Мелькнула мысль -- как бы этот сложный разговор еще и запомнить, чтобы перенести на бумагу? А еще я заметила, что теперь мы разговариваем напрямую -- король и моя девушка в этом разговоре не участвовали. Я умудрилась вырасти до размеров демона и теперь мы общались наравне, без тел. Тела стояли безучастно. Блин, как занятно, если бы не разговор -- внимательно изучила бы данный феномен. И себя заодно -- это ж надо -- так из тела высовываться. Демон, кстати, утратил всю свою агрессию, если заметили, как только не увидел привычной реакции на себя. Вывод -- относись к ... м-м-м-м, собеседнику игнорируя его природу -- и он не сможет вести себя, согласно своей природе. Все в этом мире ждет отклика - даже демоны, и не находя его -- теряются.
"Ну так и смотри, как я над ним издеваюсь" - захохотал мой собеседник. Нет, что-то остается...
"А зачем, кстати, он тебе понадобился?" - заинтересовалась я
"Для адреналина - мне остро не хватало ощущений" - честно ответил демон
"Ты знаешь, что такое адреналин?" - аж раскрыла рот я
Тот недоуменно нахмурился, потом кивнул:
"Адреналин, фермент гормональной системы человека, что откроют несколько десятилетий спустя"
Мне стало крайне интересно:
"Так для тебя тоже не существует времени?" - я прямо прониклась к нему теплотой и нежностью. Родная душа, живет, как и я!

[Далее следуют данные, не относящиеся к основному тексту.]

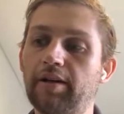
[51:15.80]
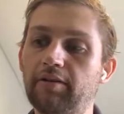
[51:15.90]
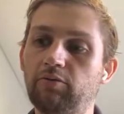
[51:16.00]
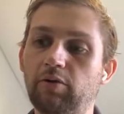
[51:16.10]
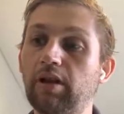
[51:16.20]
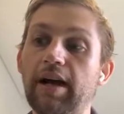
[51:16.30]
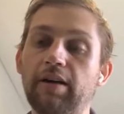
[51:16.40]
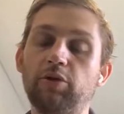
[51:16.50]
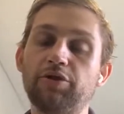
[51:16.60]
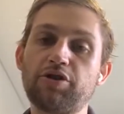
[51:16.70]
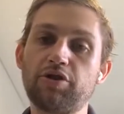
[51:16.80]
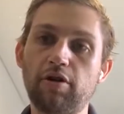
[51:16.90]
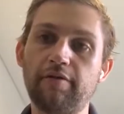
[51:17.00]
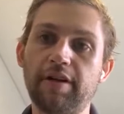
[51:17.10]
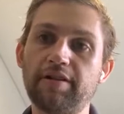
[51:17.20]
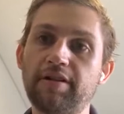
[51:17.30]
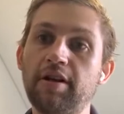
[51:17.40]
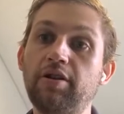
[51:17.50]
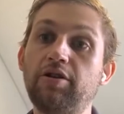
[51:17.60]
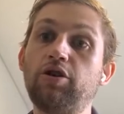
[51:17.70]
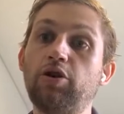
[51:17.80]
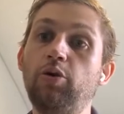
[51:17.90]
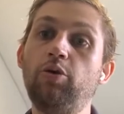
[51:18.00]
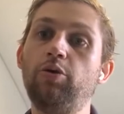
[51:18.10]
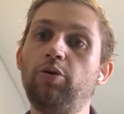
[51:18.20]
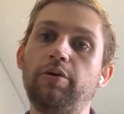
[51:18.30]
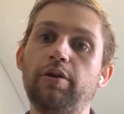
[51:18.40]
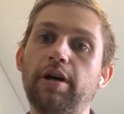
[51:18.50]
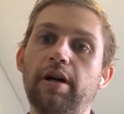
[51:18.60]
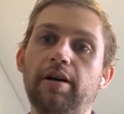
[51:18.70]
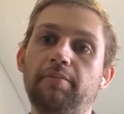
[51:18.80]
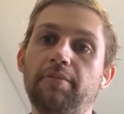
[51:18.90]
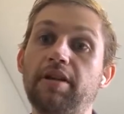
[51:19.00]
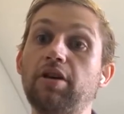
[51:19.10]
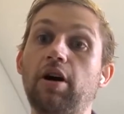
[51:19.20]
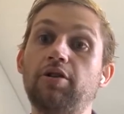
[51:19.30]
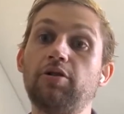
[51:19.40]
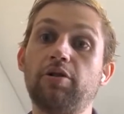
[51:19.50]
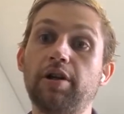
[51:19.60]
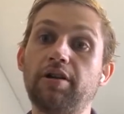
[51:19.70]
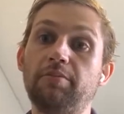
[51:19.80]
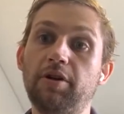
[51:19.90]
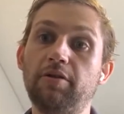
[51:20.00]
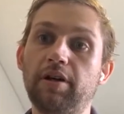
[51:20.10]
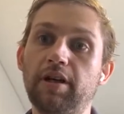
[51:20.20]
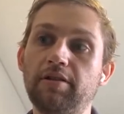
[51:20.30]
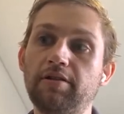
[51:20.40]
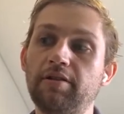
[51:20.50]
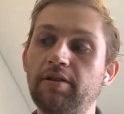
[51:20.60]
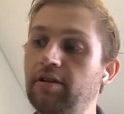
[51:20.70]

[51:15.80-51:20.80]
reliable service to these undergrid communities.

"Для нас для всех, кто существует за пределами бытия -- времени не существует"
"Эй, подожди, я-то существую в пределах бытия" - не поверила я. Рассказала о том, как вижу и где бывают и он хмыкнул. Весь разговор прошел совершенно нетипичным для меня образом -- обмен картинками, что даже мозгом не успели осознаться, но теперь я знала, где бывают такие, как он, а он знал, где шастала я.
"Так потому ты и видишь души, что смотришь снаружи" - просветил меня демон - "Души, находящиеся внутри в одном пространстве, друг друга не видят"

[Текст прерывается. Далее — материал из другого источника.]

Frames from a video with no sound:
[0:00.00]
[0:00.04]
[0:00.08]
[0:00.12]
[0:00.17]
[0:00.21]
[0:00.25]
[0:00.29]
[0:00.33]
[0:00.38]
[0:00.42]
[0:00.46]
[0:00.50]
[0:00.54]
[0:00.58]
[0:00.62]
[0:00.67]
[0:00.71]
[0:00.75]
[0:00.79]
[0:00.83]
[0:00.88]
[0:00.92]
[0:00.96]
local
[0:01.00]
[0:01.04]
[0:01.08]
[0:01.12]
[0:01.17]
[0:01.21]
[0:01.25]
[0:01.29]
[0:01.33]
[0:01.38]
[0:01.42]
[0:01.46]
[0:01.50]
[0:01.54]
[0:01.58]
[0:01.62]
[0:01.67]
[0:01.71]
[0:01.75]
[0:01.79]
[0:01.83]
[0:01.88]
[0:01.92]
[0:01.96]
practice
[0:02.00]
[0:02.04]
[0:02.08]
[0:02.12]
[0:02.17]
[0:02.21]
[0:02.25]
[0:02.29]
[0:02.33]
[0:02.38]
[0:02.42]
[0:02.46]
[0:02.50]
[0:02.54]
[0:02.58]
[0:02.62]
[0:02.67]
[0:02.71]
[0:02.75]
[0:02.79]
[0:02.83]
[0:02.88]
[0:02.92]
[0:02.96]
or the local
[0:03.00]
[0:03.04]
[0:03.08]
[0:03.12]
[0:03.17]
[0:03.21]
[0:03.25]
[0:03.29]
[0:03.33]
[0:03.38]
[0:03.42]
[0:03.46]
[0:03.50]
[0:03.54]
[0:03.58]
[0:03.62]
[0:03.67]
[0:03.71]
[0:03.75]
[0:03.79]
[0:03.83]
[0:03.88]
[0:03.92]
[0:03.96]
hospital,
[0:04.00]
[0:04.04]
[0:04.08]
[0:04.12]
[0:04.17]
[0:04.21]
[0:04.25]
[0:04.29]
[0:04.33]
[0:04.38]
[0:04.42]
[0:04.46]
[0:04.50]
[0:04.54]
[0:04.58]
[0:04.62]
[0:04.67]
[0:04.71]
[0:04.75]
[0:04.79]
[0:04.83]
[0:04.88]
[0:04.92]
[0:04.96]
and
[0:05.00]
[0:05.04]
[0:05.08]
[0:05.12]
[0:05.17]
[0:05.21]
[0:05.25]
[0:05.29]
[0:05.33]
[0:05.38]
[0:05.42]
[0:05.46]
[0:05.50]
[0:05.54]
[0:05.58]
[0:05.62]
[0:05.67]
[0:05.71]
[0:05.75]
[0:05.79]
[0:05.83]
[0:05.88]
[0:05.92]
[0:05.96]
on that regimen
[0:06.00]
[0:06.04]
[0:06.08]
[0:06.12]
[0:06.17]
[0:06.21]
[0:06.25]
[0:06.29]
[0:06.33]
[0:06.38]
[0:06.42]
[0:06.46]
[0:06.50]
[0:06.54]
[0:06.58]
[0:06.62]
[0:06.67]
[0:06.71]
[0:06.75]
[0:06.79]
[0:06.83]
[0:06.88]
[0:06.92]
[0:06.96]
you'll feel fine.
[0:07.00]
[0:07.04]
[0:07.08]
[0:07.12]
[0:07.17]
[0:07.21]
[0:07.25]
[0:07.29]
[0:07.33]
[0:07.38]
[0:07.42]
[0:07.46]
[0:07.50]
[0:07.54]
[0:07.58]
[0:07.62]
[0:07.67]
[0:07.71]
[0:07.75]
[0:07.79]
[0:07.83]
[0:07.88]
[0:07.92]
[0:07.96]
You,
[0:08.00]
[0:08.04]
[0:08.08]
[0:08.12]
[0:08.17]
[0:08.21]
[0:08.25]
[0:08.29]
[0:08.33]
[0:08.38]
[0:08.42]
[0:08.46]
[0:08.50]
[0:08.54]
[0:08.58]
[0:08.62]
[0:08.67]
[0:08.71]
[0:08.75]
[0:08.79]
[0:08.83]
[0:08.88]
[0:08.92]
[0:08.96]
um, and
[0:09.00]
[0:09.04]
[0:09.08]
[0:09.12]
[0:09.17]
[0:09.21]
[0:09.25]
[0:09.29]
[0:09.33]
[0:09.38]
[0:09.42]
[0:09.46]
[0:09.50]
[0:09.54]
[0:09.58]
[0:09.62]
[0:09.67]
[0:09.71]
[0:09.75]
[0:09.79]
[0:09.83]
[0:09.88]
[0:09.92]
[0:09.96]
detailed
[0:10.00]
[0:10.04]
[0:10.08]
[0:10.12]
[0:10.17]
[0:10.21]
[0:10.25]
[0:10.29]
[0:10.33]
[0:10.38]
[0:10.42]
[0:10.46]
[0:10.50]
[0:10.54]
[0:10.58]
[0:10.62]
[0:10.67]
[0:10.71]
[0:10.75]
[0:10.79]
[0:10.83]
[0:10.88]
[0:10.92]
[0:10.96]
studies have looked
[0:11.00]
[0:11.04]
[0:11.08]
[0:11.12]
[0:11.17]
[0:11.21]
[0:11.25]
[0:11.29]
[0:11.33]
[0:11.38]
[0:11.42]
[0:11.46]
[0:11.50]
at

Да, точно, поди все это запомни, чтобы потом записать. Может, мне сюда заходить с блокнотиком или, лучше, диктофоном? Вот пишу сейчас и понимаю, что половину уже забыла. Мы, меж тем, продолжали.
"Собственно, хорошо, что мы о людях заговорили, потому что подходим к сути моего появления здесь" - теперь уже демон на меня смотрел с интересом - "Ты не мог бы, хм-м-м, короче, уходи из короля"
"А то что?" - заинтересовано подошел он ближе. А, действительно, что?
"А то я буду тебя выгонять" - честно ответила я. Тот расхохотался:
"Как? Ты сама-то едва в этом теле держишься, а мало того, что я силен, так еще и душа, которую я контролирую, сильна -- до сих пор сопротивляется, зараза, да и тело у него покрепче твоего будет"
"Ты за мое тело не беспокойся, я им, в отличие от тебя, одна распоряжаюсь, а тебе может помешать настоящий его хозяин"
"Так потому и одна распоряжаешься, что душа этого тела из него ушла. Оно теперь только тобой поддерживается, забирает твои силы. Я в любом случае сильнее"
"Э-э-э-э, так, поясни -- как это душа из тела ушла? А я тогда как в нем все еще держусь?"